MTN saving R286 million from Icasa delay

except that CellC and Telkom can and should bring hellfire to MTN and the damage that the company has made in a set of damning admissions under oath still needs to be fully felt
 
Never had anything to do with MTN, and unlikely I ever will.

My son has an MTN Uncapped Lite contract that ends in April. Doubt he will ever have another MTN sim in his life.
 
Same old ICASA, bowing to the big operators while bulling the smaller ones make some money. Shame on MTN and Vodacom for trying to protrct their monopolies.
 
I love how MTN claims they arent trying to keep the costs high when it is exactly what they are doing.
They stand to lose that much money so obviously they will try fight it, after all its money for nothing.
After 12 years with them I will be cancelling my contract when it comes up in 2 months time, I cant support a company like that.
 
why dont they just go down 5 to 10 cents.

I like people moving away from mtn to voda and then celc and then telkom and then mtn.
Where I work mtn have the best coverage, they use the best radio's "ericsson", so I will stay.
 
Same old ICASA, bowing to the big operators while bulling the smaller ones make some money. Shame on MTN and Vodacom for trying to protrct their monopolies.

Not quite sure what you're trying to say here, NeoAtlas. Your grammar could do with some attention :)

"Same old ICASA, bowing to the big operators". Really? Are you sure about that? Let's look at the alternatives: -

  1. ICASA defends the Urgent Interdict on the 25th February, and loses. MTN delays resolution of the determination for somewhere between 18 months and 7 years or more
  2. ICASA removes the need for the Urgent Interdict by postponing the implementation of the regulations by one or two months. ICASA wins the substantive court case

To put this in context:
  • MTN has no doubt been preparing this case since around October last year. ICASA has a few days to brief Senior Counsel on some complex matters. The scales are not balanced
  • MTN has set a trap, hoping to fool ICASA into a hurried and inadequate response
  • Telkom successfully delayed their 2001 Competition Commission case for 7 years, before eventually losing last year. It's not hard to delay. If MTN delays, they effectively win.
  • ICASA has engaged some heavy duty advocates for this case. Given that they're adequately briefed and have sufficient time to understand the issues - and explain them to the judge - the chances are good that they will win, all else being equal.

Perhaps you'd like to revise your opinion of ICASA?
 
we need more facts from ICASA I am afraid before we can reach a conclusion that this isn't cowing down

I fully recognize the trap MTN is trying to set and that removing the urgency aspect is great although same can be done without postponing the kicking in of the regulations if there is buy in from Cell C and Telkom - there is actually in my view a wonderful "solution" that should make everybody sufficiently happy to agree and sufficiently miserable to not consider proposing it.

As I said here
One of the things I am really hoping to establish early next week is what exactly is happening because the announcement on Friday is a little vague - to be honest I'll be quite pissed if ICASA caved for the sake of caving even after it was pointed out that they can make MTNs life hell in court for at least a few hours.
The simple fact is that ICASA was provided with a straightforward means of tying MTNs urgency component of the application up in court and on the face of it have declined to use it.
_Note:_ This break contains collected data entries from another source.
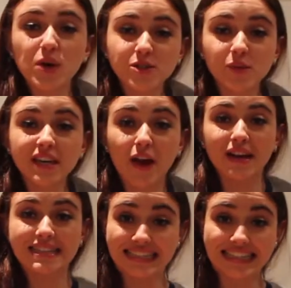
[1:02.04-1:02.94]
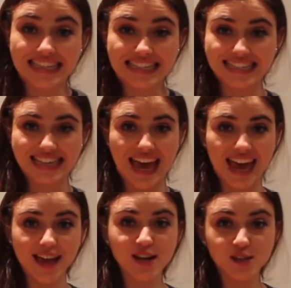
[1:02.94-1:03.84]
What are we going to need
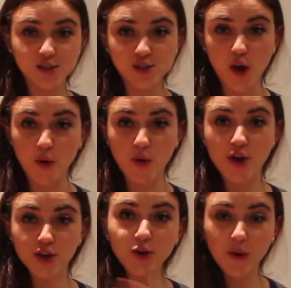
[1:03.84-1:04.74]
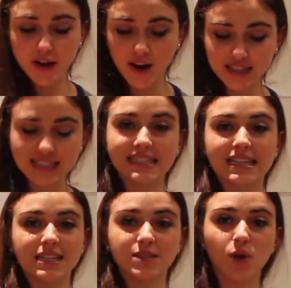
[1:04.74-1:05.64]
today? So, you are going to
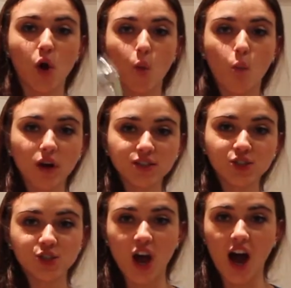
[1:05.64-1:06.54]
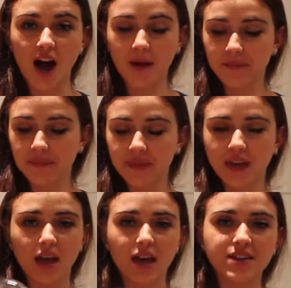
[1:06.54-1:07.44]
need one jar.
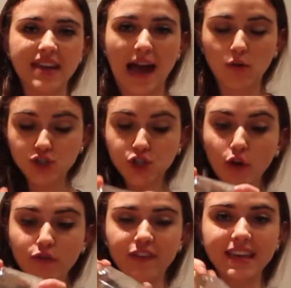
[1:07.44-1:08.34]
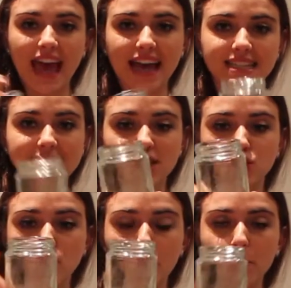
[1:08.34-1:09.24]
Now, don't forget
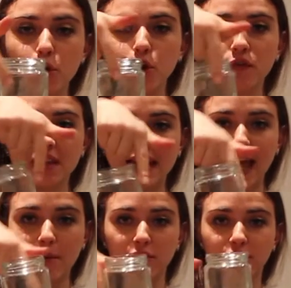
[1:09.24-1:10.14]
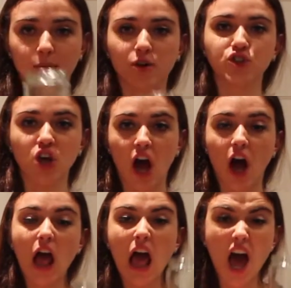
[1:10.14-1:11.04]
to remove the label from your
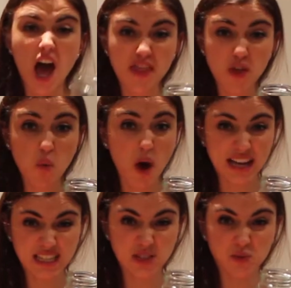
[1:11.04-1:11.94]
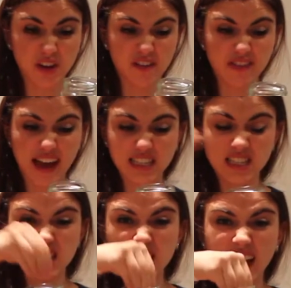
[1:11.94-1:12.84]
jar, otherwise this will affect
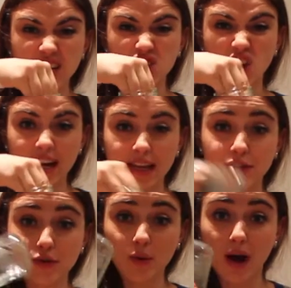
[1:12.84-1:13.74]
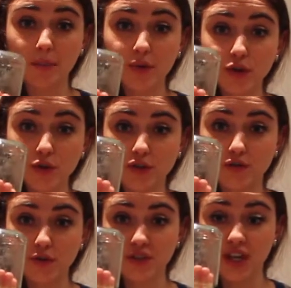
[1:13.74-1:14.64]
the light shining through our
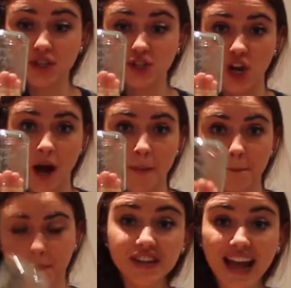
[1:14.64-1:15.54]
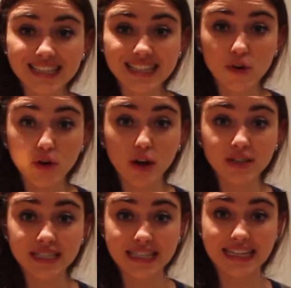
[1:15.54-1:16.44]
beautiful sun jar. The next thing you're going
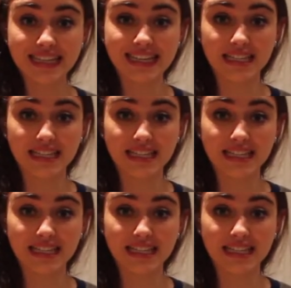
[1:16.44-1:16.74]
to need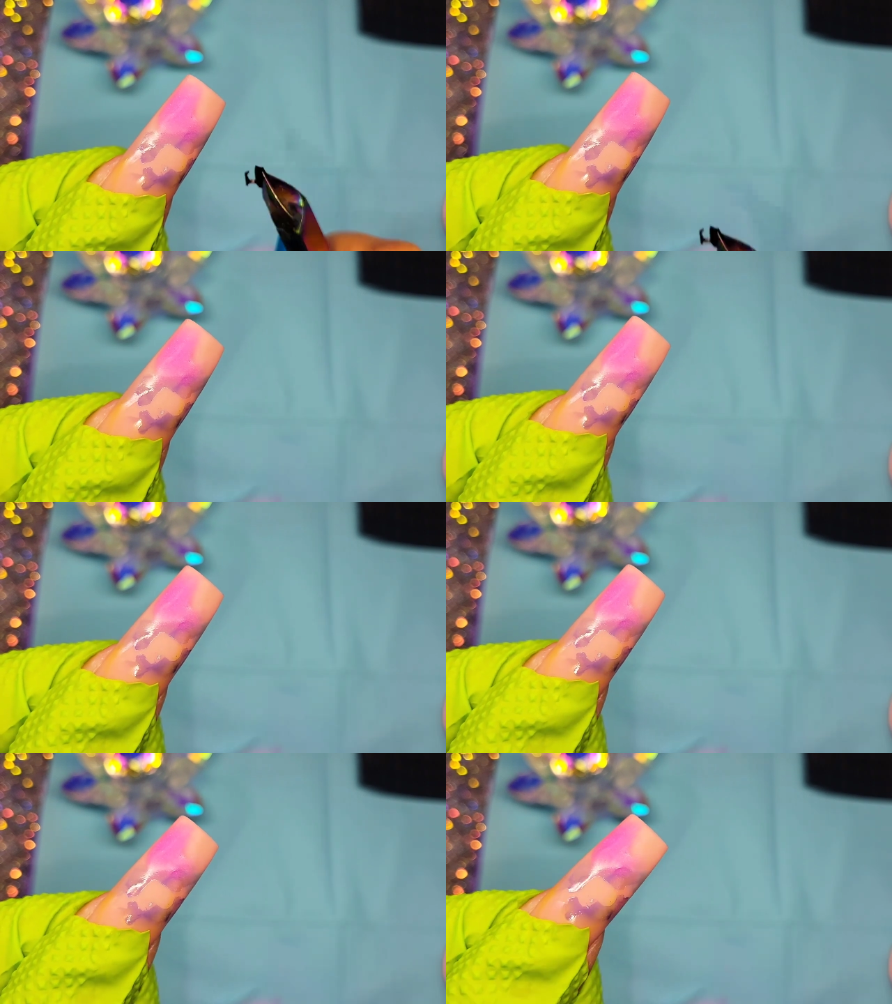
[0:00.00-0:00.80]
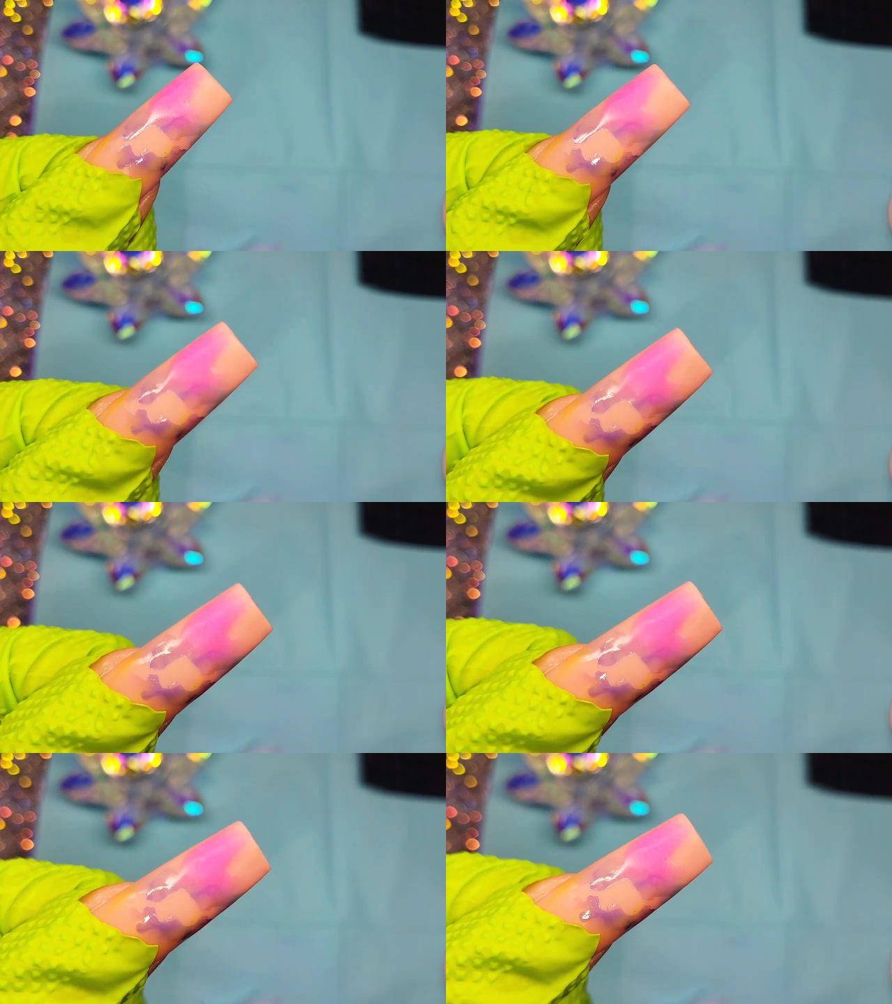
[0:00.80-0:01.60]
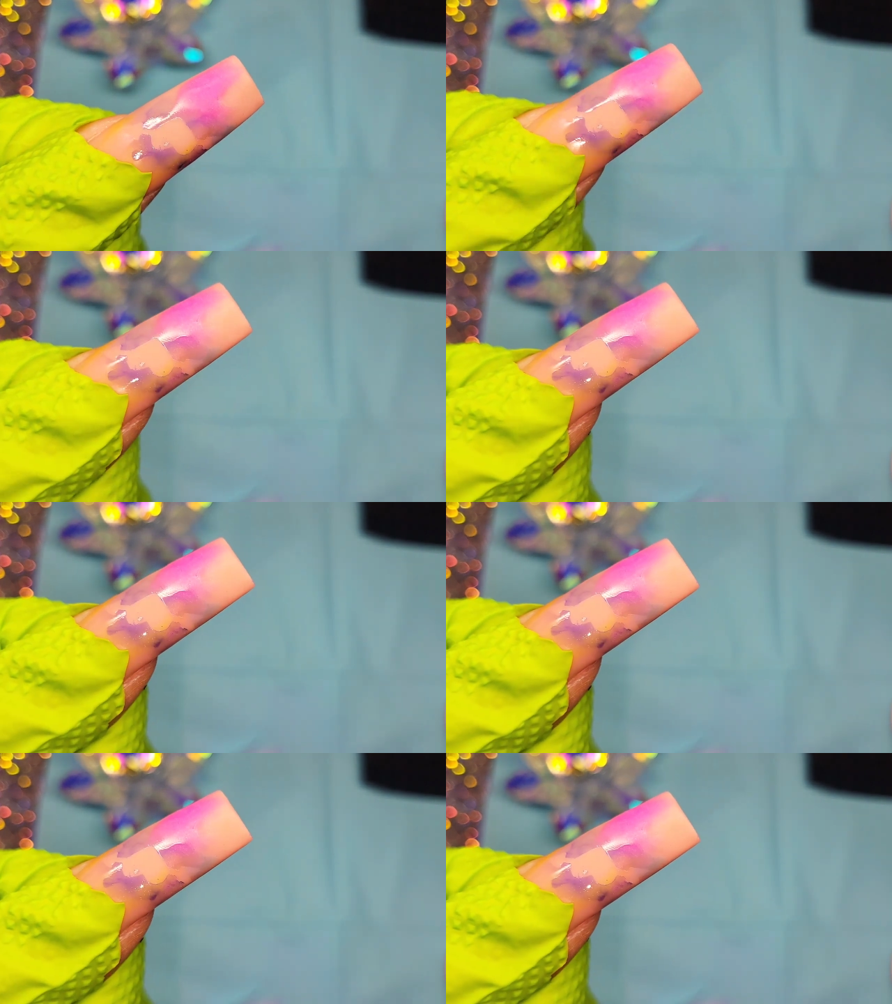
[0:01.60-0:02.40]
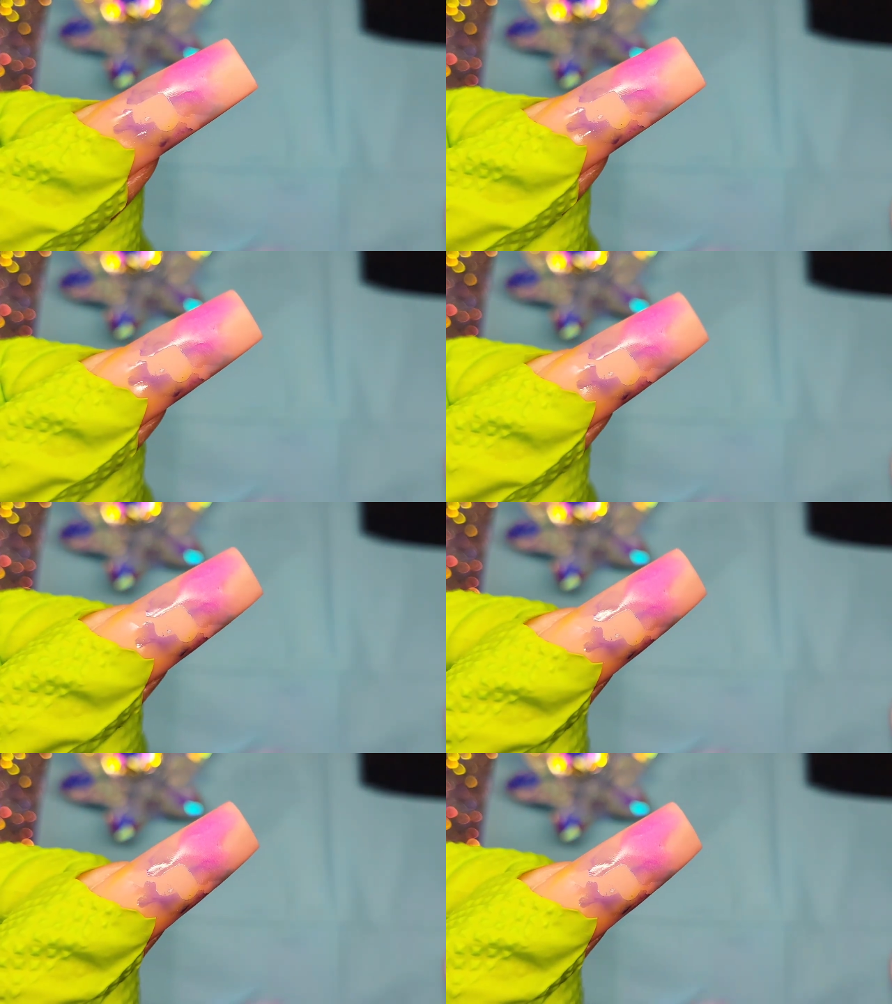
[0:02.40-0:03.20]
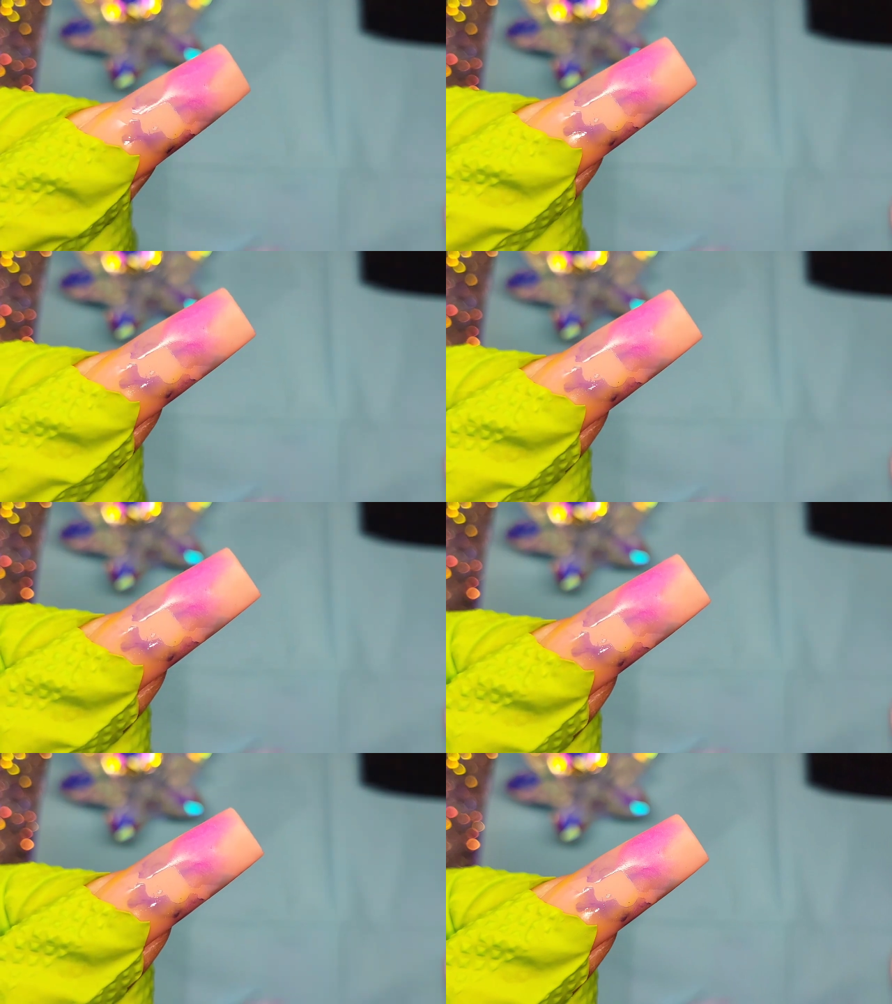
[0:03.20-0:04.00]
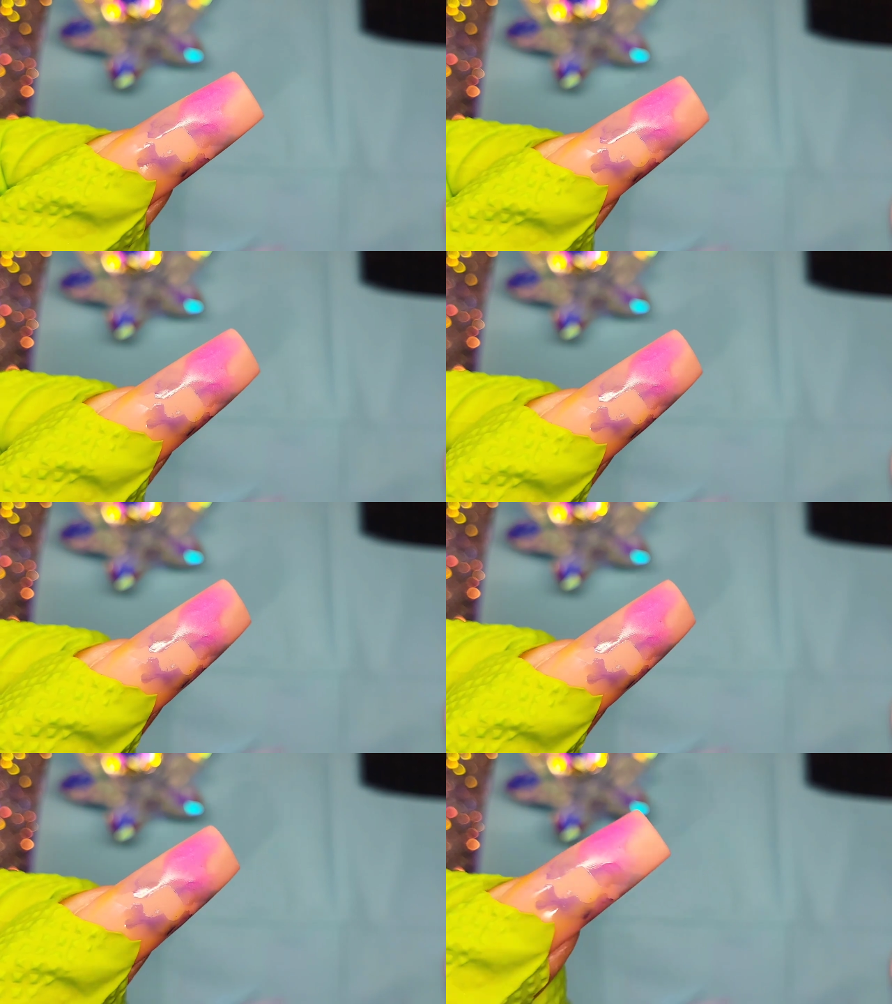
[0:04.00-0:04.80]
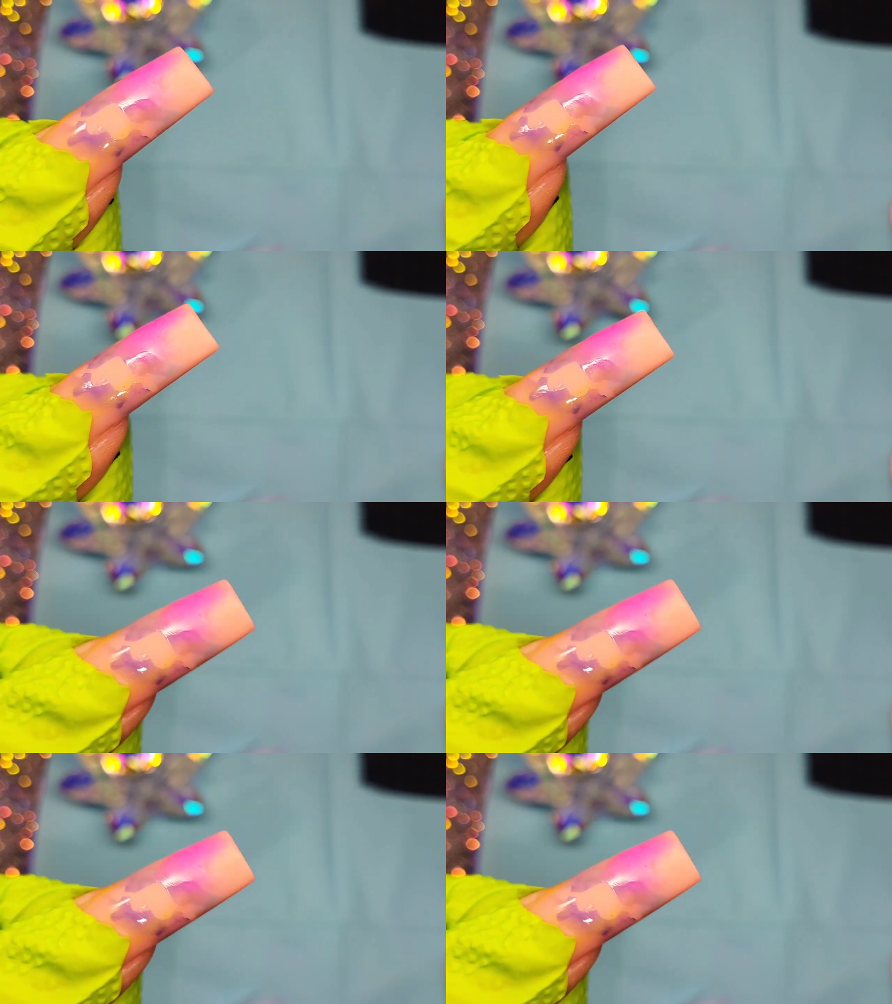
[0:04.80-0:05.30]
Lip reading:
No face is visible, so there are no lips to read.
What we need to know is what terms are attached to the delay and have MTN agreed to such terms. The papers from MTN are clear that they want an indefinite delay.
 
Article headline dyslexic seems like slightly.

"Icasa’s decision to postpone its mobile termination rate cuts will mean save MTN R286 million in lost revenue"
 
if CellC had a functioning email address for regulatory affairs they would have had a nice email in their inbox on Friday
not reading in the article that CellC will sue ICASA - my reading is the "the company" refers to MTN
 
if CellC had a functioning email address for regulatory affairs they would have had a nice email in their inbox on Friday
not reading in the article that CellC will sue ICASA - my reading is the "the company" refers to MTN

You are correct, I Read the article incorrectly. :( (Coffee didn't kick in yet)
 
Same old ICASA, bowing to the big operators while bulling the smaller ones make some money. Shame on MTN and Vodacom for trying to protrct their monopolies.
It's just business. There's no love in that world my friend.